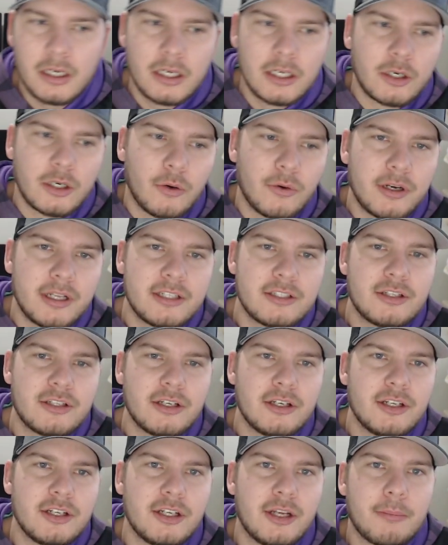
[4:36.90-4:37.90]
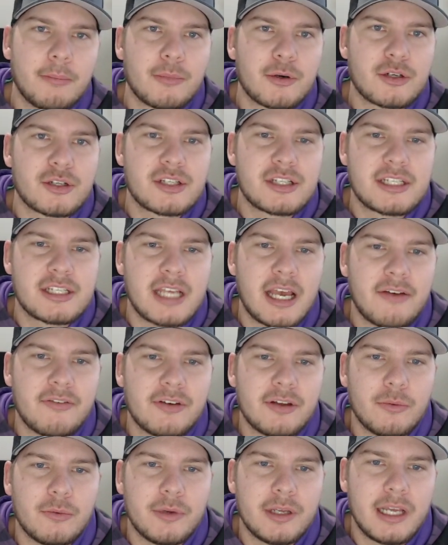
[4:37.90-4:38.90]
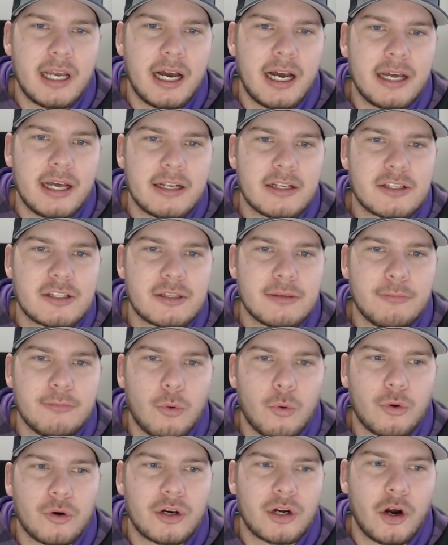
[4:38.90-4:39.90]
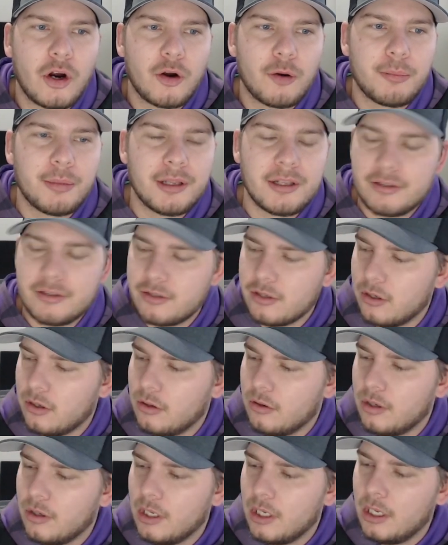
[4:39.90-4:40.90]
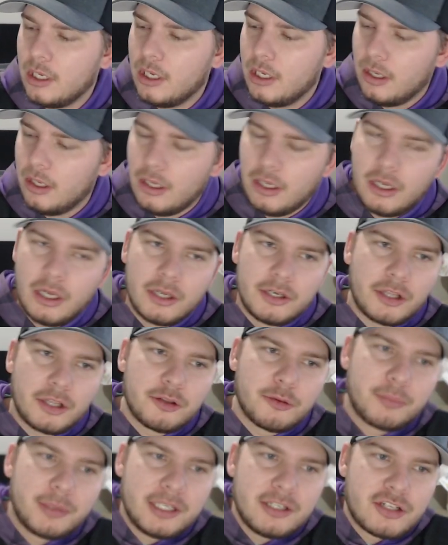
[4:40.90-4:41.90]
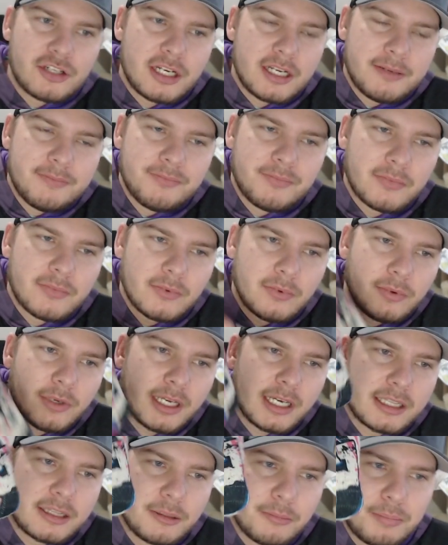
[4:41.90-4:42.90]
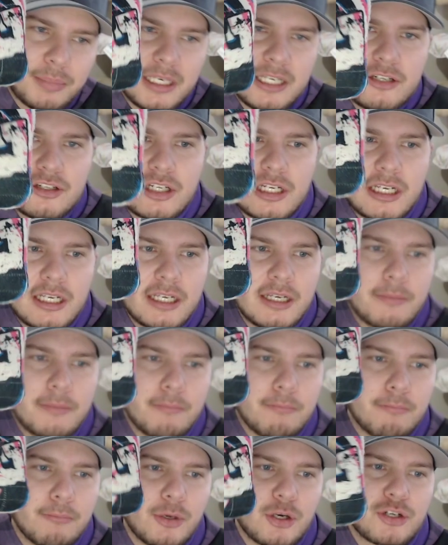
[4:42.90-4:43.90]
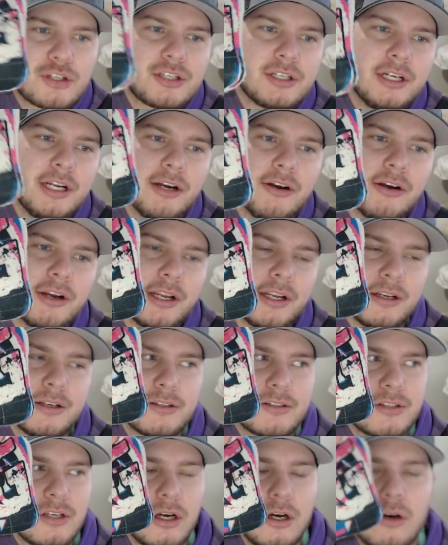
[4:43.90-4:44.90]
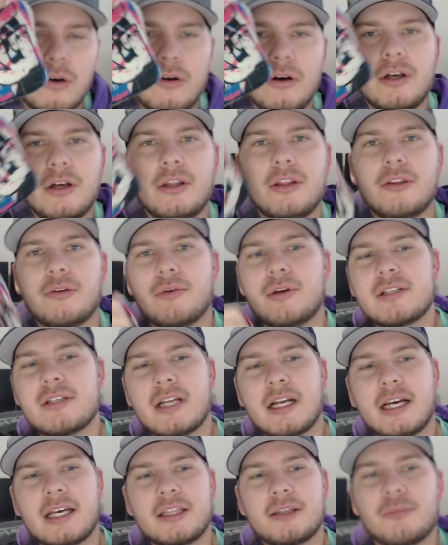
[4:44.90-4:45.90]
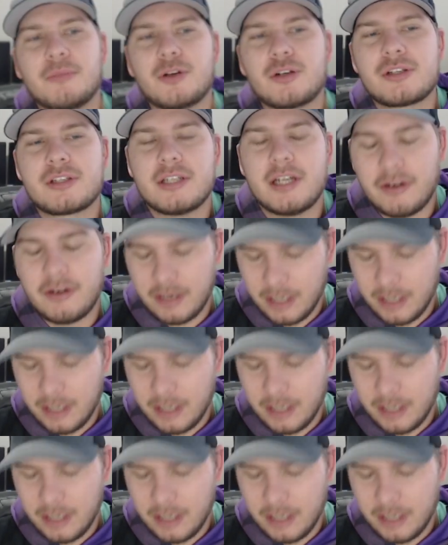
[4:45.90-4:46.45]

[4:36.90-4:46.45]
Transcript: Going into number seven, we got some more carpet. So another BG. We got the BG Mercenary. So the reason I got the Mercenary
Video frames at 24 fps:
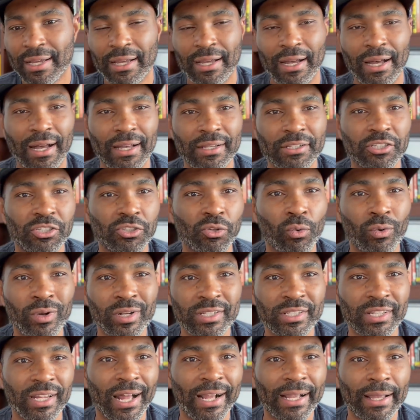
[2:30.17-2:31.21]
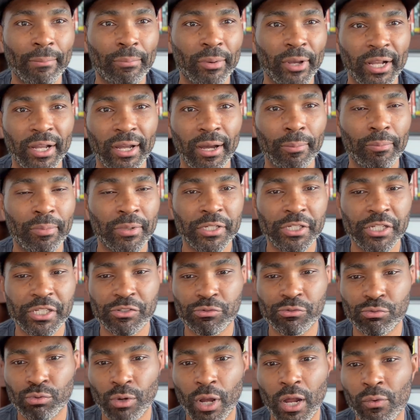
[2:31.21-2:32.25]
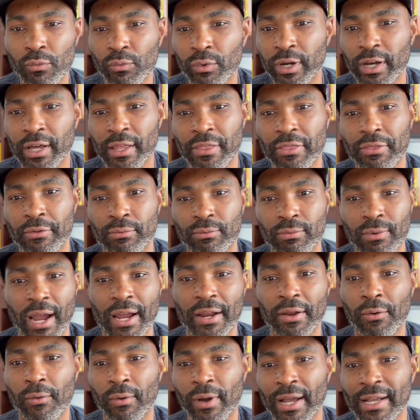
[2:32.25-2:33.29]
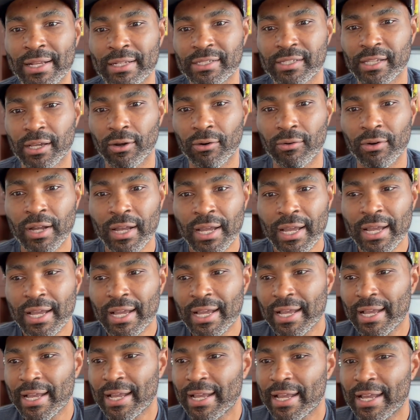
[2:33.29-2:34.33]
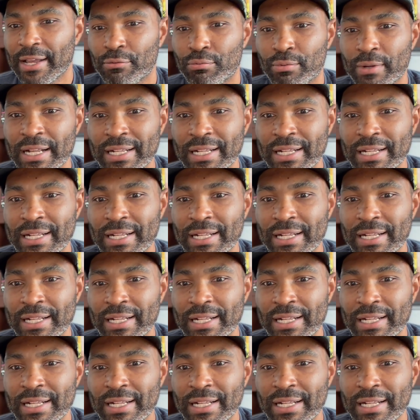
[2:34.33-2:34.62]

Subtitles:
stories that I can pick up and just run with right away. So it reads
===
Pictures aside, return exactly the lines from the data above, starting at the line that has "[4:37.90-4:38.90]" and ending at the line that has "[4:36.90-4:46.45]", both included.

[4:37.90-4:38.90]
[4:38.90-4:39.90]
[4:39.90-4:40.90]
[4:40.90-4:41.90]
[4:41.90-4:42.90]
[4:42.90-4:43.90]
[4:43.90-4:44.90]
[4:44.90-4:45.90]
[4:45.90-4:46.45]

[4:36.90-4:46.45]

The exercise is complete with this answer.